Task directions: Copy each record exactly and skip its pictures.

Entries taken from a collection
——

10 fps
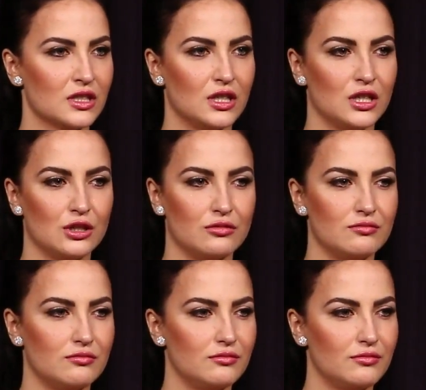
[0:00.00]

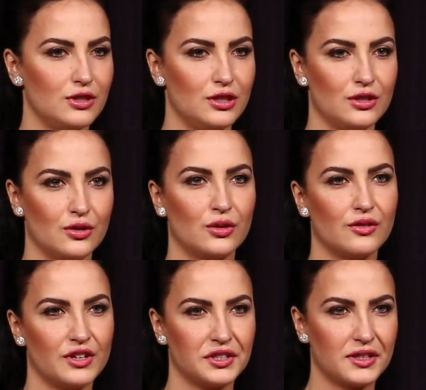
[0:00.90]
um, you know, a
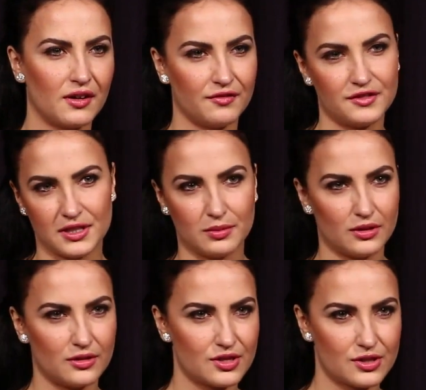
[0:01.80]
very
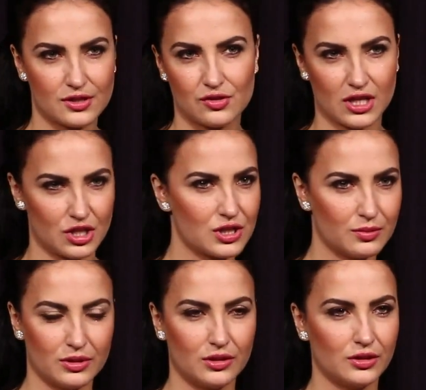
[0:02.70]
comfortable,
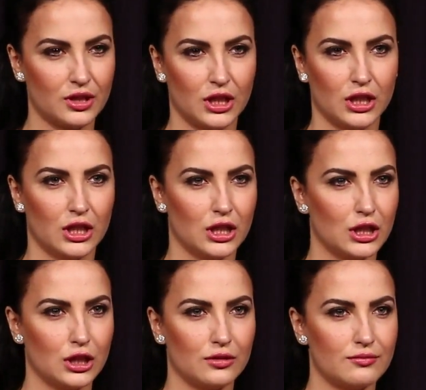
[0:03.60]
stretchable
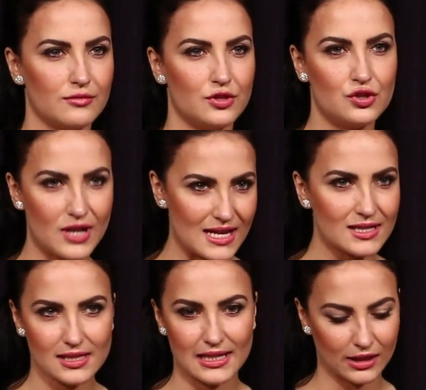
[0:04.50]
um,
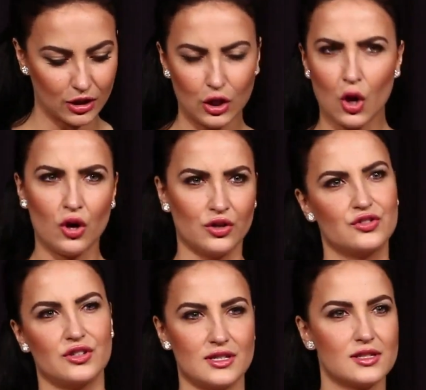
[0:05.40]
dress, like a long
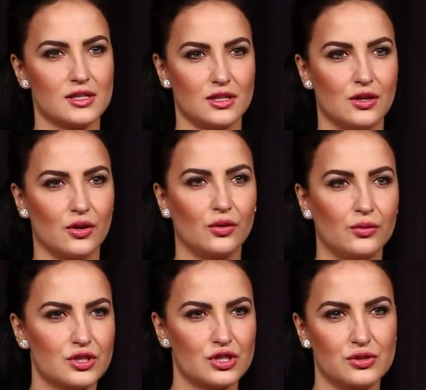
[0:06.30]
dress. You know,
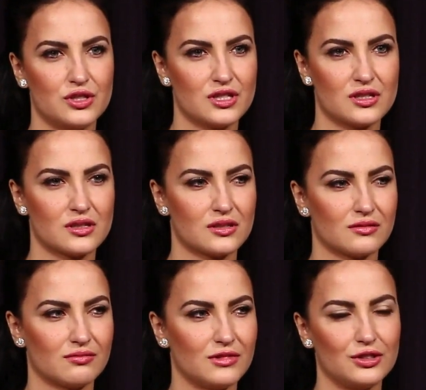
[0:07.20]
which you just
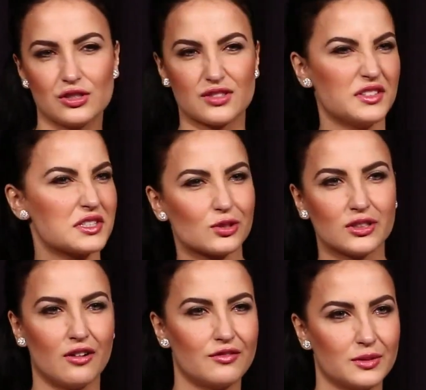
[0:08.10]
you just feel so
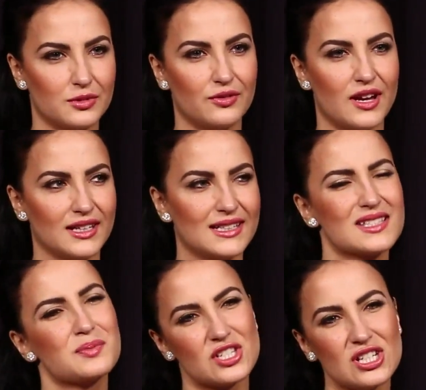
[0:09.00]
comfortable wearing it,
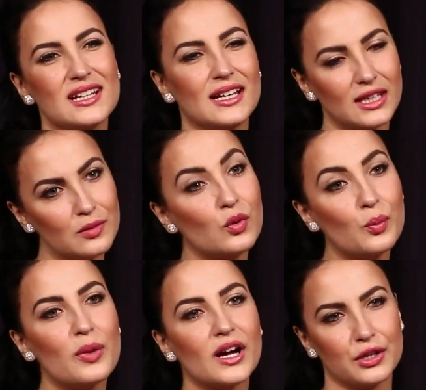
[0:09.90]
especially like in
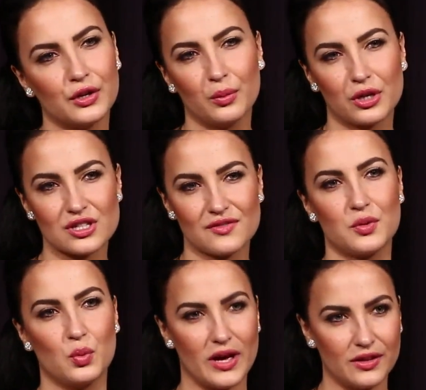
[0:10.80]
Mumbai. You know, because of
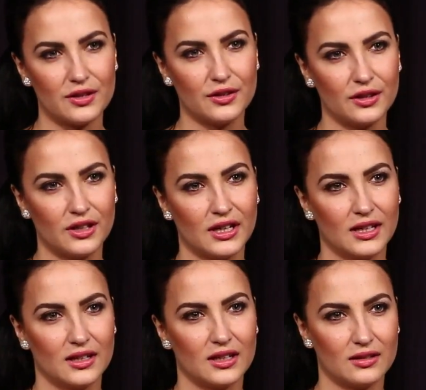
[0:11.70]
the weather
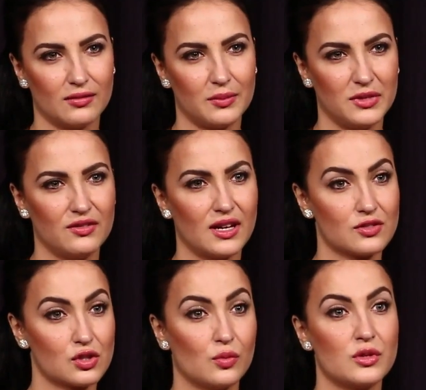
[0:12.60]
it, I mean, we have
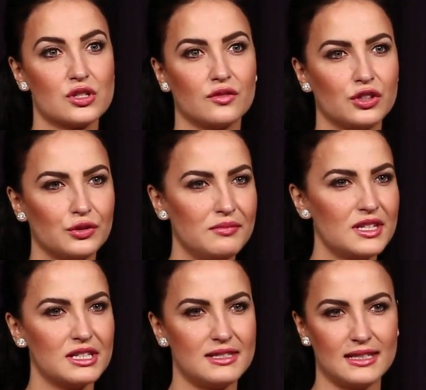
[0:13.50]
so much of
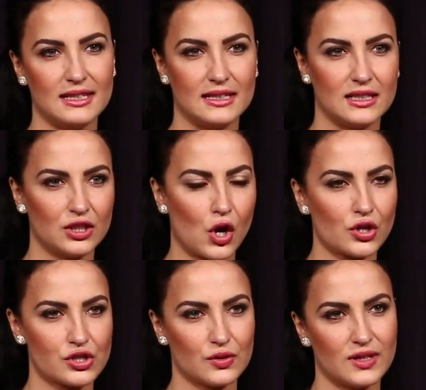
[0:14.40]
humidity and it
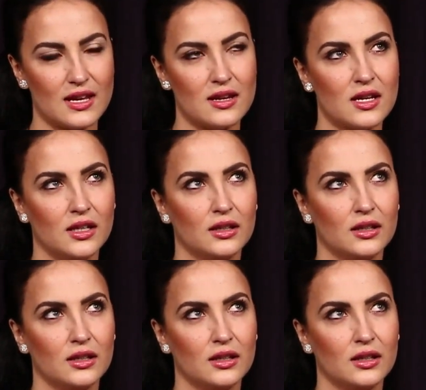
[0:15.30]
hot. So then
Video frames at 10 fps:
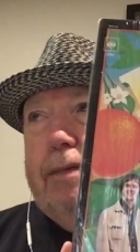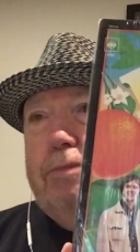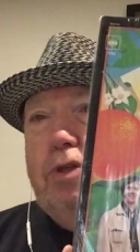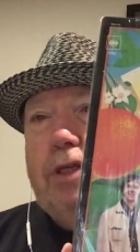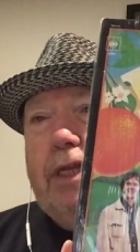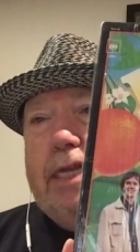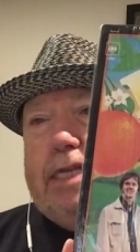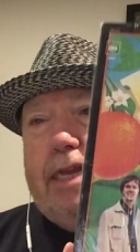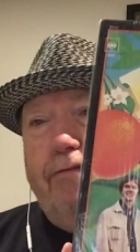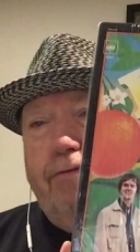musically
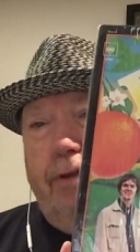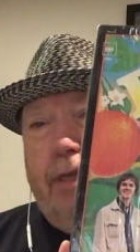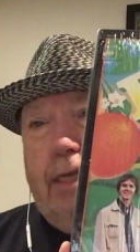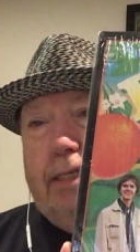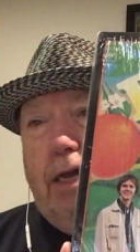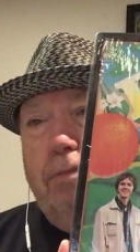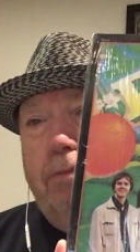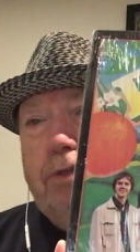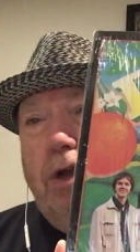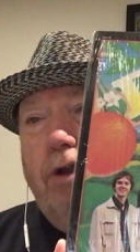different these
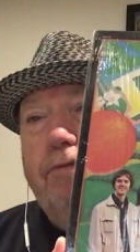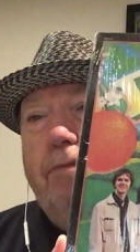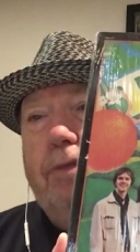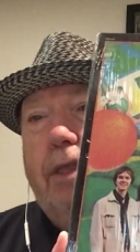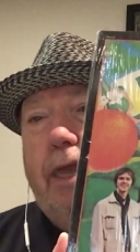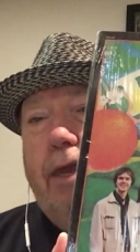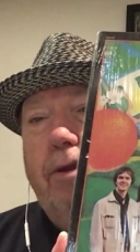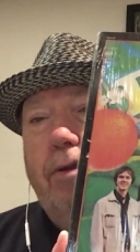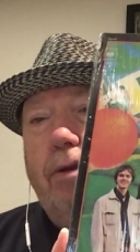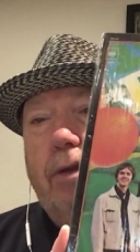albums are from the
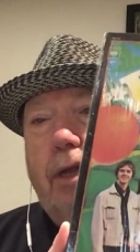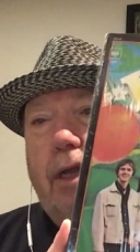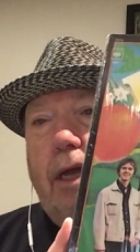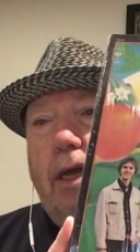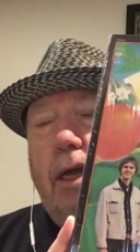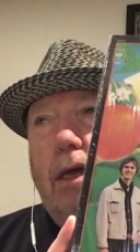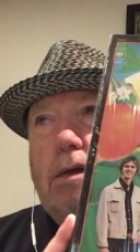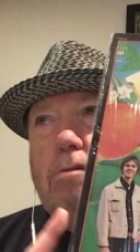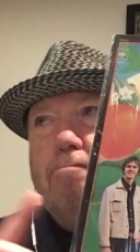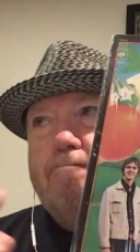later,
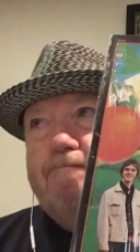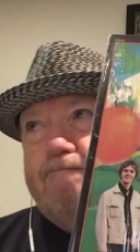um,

——

Worked solution:
10 fps
[0:00.00]

[0:00.90]
um, you know, a
[0:01.80]
very
[0:02.70]
comfortable,
[0:03.60]
stretchable
[0:04.50]
um,
[0:05.40]
dress, like a long
[0:06.30]
dress. You know,
[0:07.20]
which you just
[0:08.10]
you just feel so
[0:09.00]
comfortable wearing it,
[0:09.90]
especially like in
[0:10.80]
Mumbai. You know, because of
[0:11.70]
the weather
[0:12.60]
it, I mean, we have
[0:13.50]
so much of
[0:14.40]
humidity and it
[0:15.30]
hot. So then
Video frames at 10 fps:
musically
different these
albums are from the
later,
um,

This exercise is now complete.